PROBLEM
Transcribe the entries exactly. Omit the pictures.

(Collected data entries)
'''
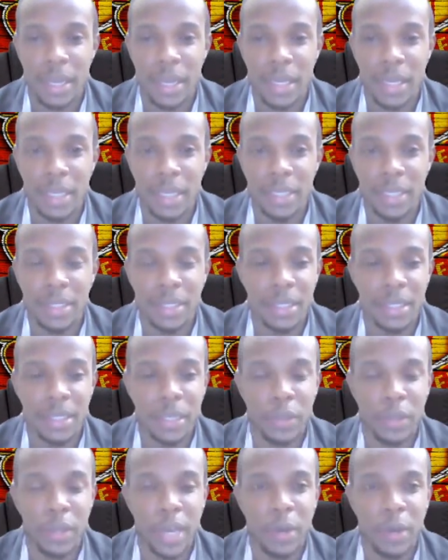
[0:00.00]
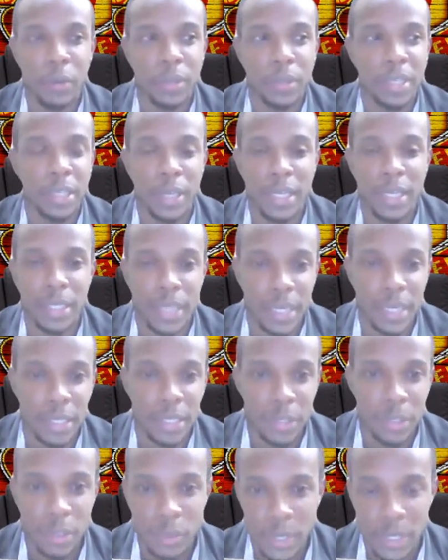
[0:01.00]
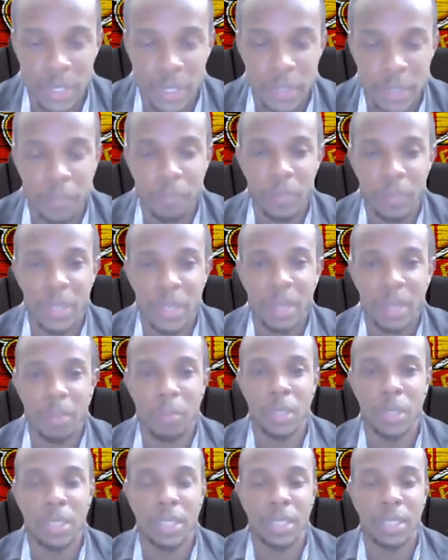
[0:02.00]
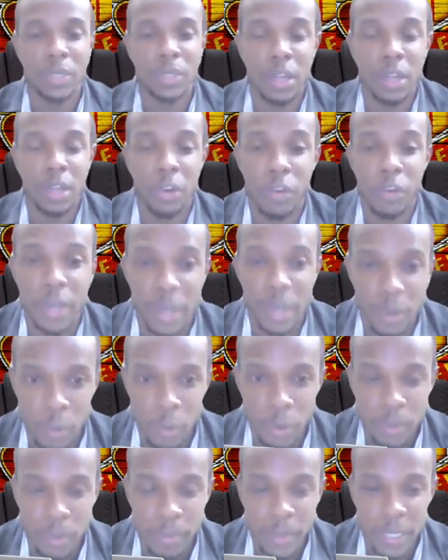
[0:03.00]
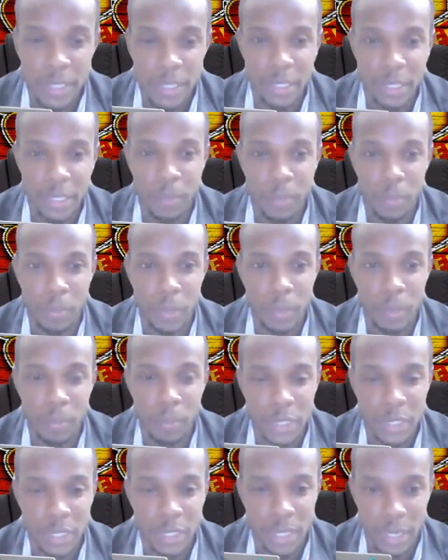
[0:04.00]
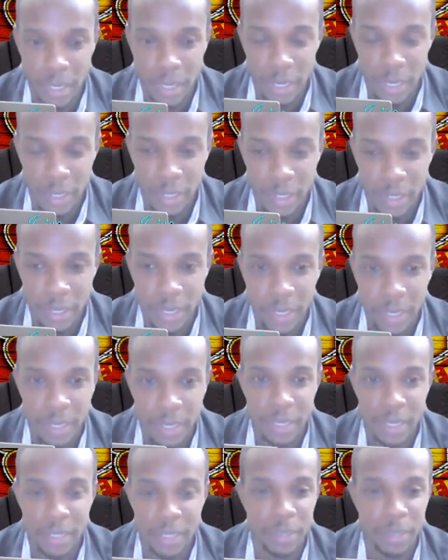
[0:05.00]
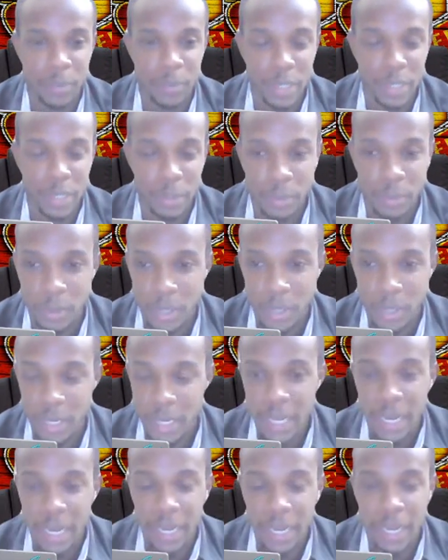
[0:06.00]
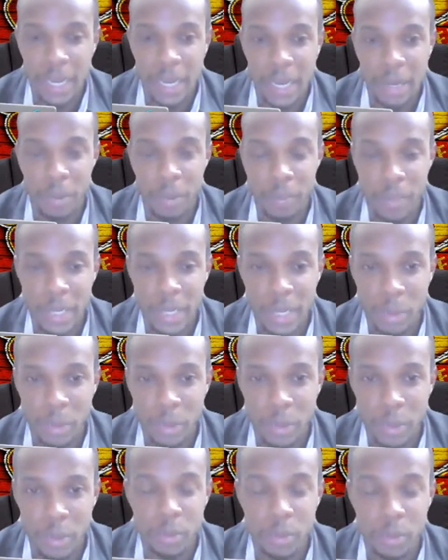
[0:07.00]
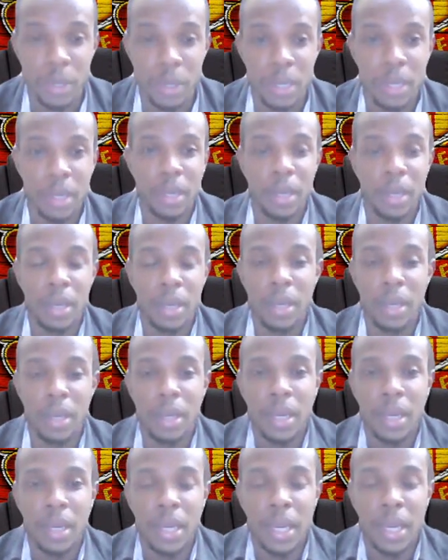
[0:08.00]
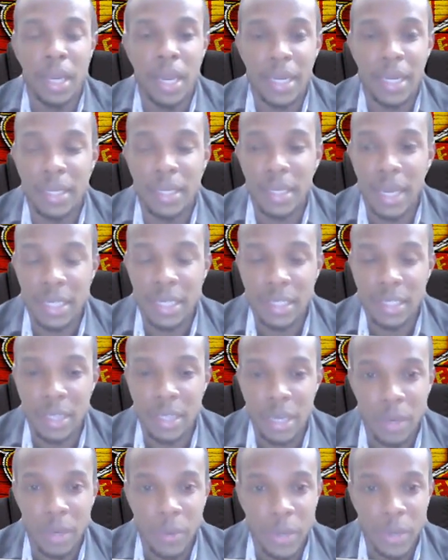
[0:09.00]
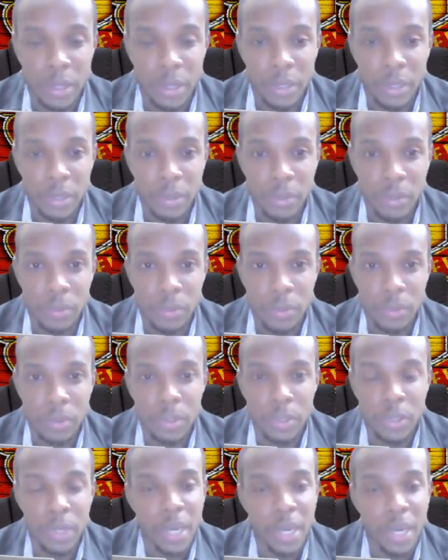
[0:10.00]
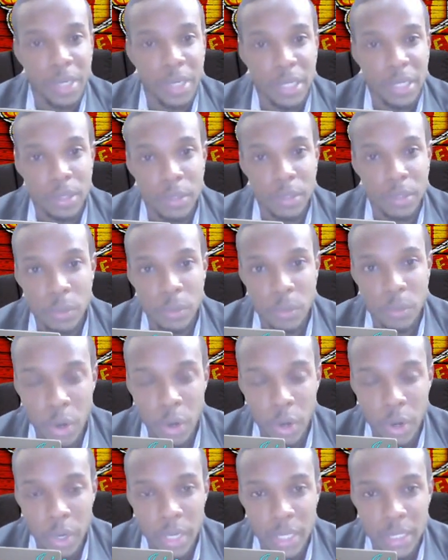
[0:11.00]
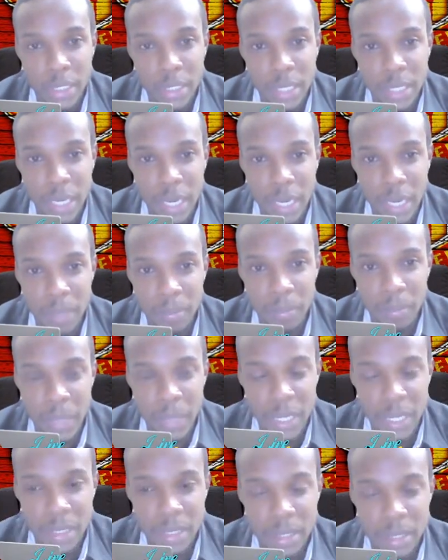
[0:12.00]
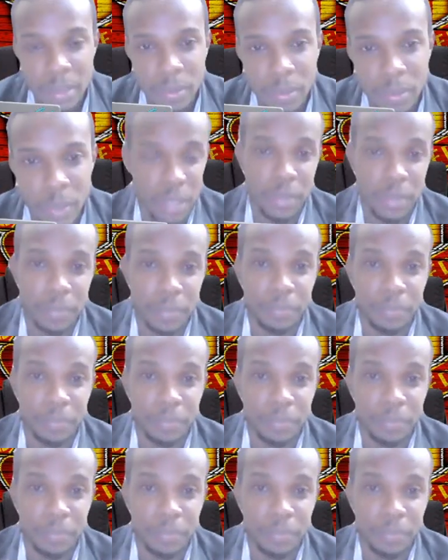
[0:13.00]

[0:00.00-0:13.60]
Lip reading: is, I don't think you intend to do it, but it was a great goal based on the position of your head, and it was a good goal. I can't complain about the goal. And I saw where you were the second best, well,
'''
ANSWER BELOW
[0:00.00]
[0:01.00]
[0:02.00]
[0:03.00]
[0:04.00]
[0:05.00]
[0:06.00]
[0:07.00]
[0:08.00]
[0:09.00]
[0:10.00]
[0:11.00]
[0:12.00]
[0:13.00]

[0:00.00-0:13.60]
Lip reading: is, I don't think you intend to do it, but it was a great goal based on the position of your head, and it was a good goal. I can't complain about the goal. And I saw where you were the second best, well,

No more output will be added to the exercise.